Lonely is a word I didnt give much notice to, why would I, life was always full but nothing prepared me for the lonliness of now.
When I say I am lonely, I mean I am lonely to the extent that I feel isolated. Sometimes my house is full with visitors but it does not fill the gap that is there from losing my mate, husband, lover and above all my best friend. It is a huge hole that cannot be filled even if there was a thousand people surrounding me I would still be lonely. I realise now I must have chatted on all day about everything and nothing because now I find I start chatting but then realise no one is listening. Whenever I had an idea I would just blurt it out, sometimes I would get a reaction (most times) and sometimes I would not. Sometimes I would try and persuade and win and sometimes it just wasnt that important. The famous words "what do you think" followed all my statements as did the reverse, but now there is no one to say it to. No one to run things by. Dont get me wrong, there are plenty of people to say things to, but it was different then, it was just real, it was just life as I knew it, it was my life and now its over. I must make up my mind myself and go with it or not.

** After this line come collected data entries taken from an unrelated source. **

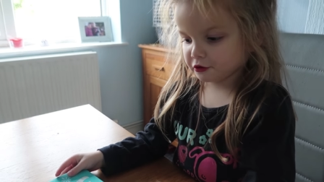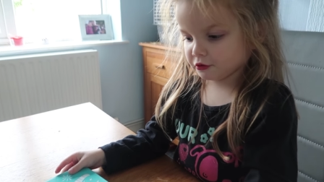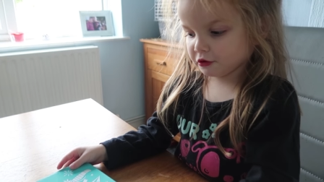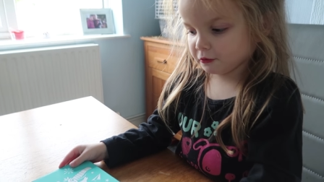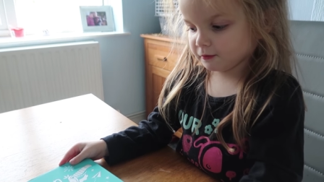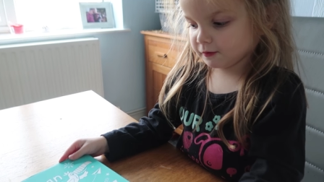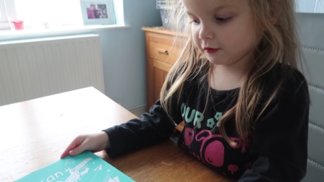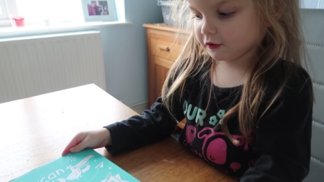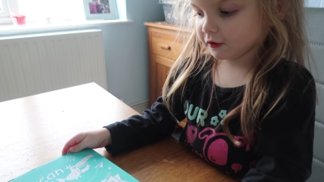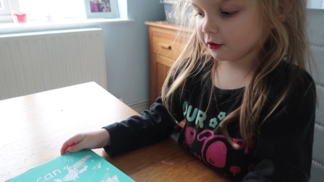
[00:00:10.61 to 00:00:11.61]
toucan
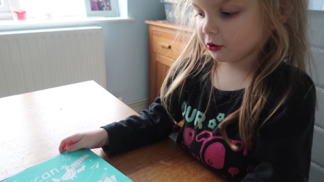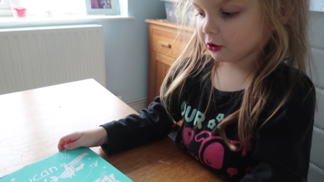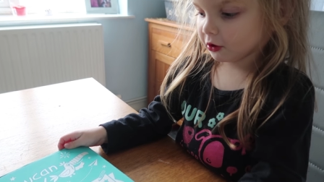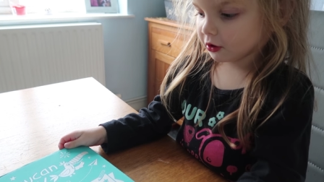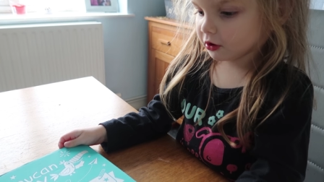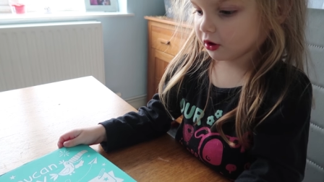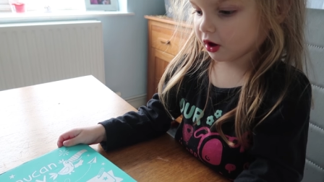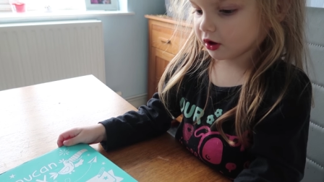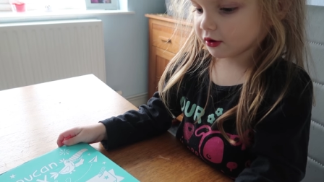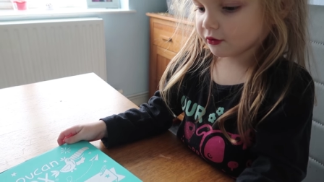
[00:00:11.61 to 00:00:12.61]
box,
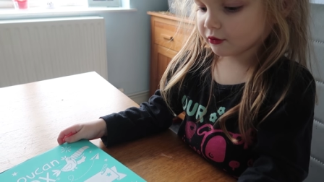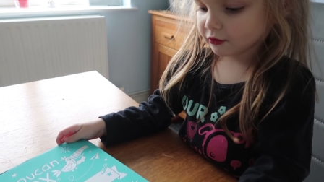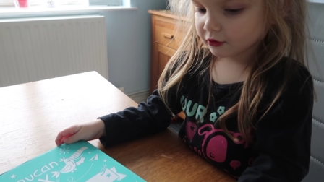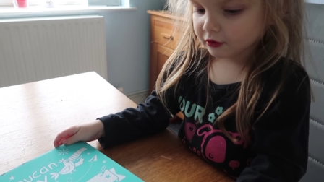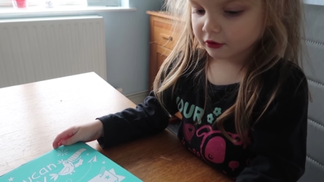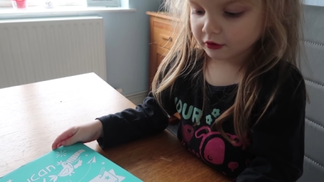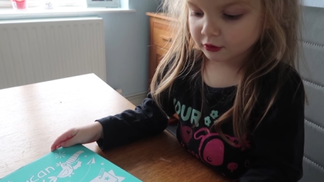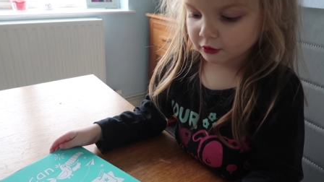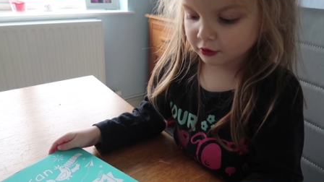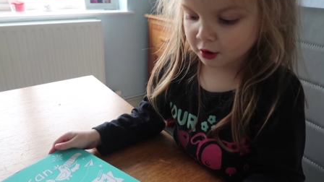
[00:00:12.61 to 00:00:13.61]
like
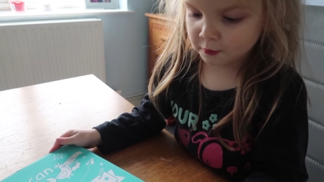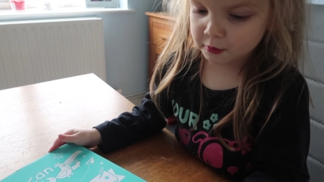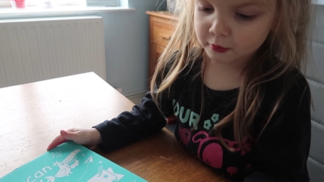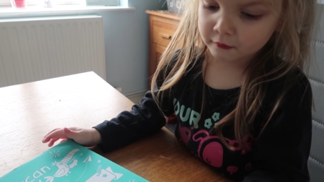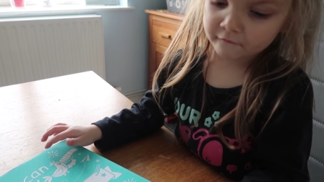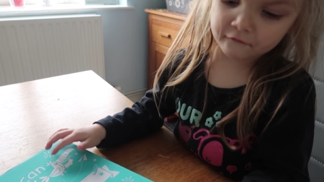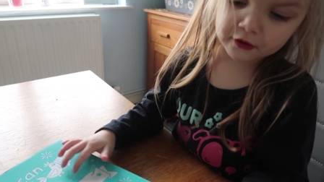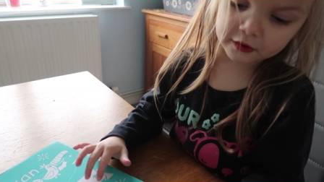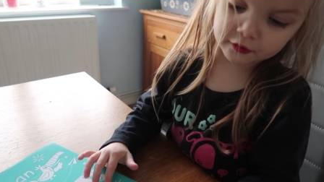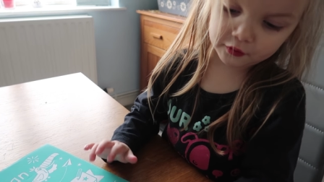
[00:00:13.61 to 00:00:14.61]
some
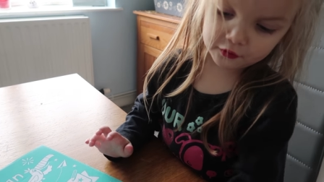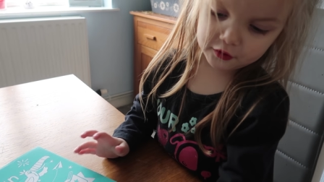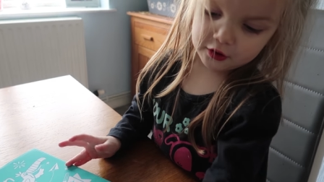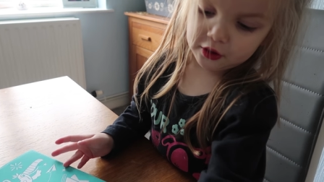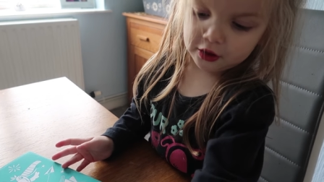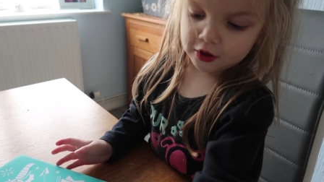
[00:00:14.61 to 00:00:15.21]
things in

I am so lonely, its painful, I miss the closeness, I miss the chat, I miss the talking about nothing and everything, I miss the companionship, I miss being loved, I miss loving, I miss being someones focus in life, I miss knowing that someone else would put their own life at risk to save mine, I miss feeling the safety, I miss the protection which I didnt realise was there. I just miss…..
The silence is deafening sometimes even thought life is running alongside me, people are around me, but in my world there is silence… the part of my head reserved for us is empty so there is silence, my heart that used to skip a beat with just one look is beating but there is silence…..
Its a horrible feeling each morning when I realise this is life now. When I wake, I am always confused, then it happens, the realisation always comes with a bang and I am back to the trial of going through another day on my own.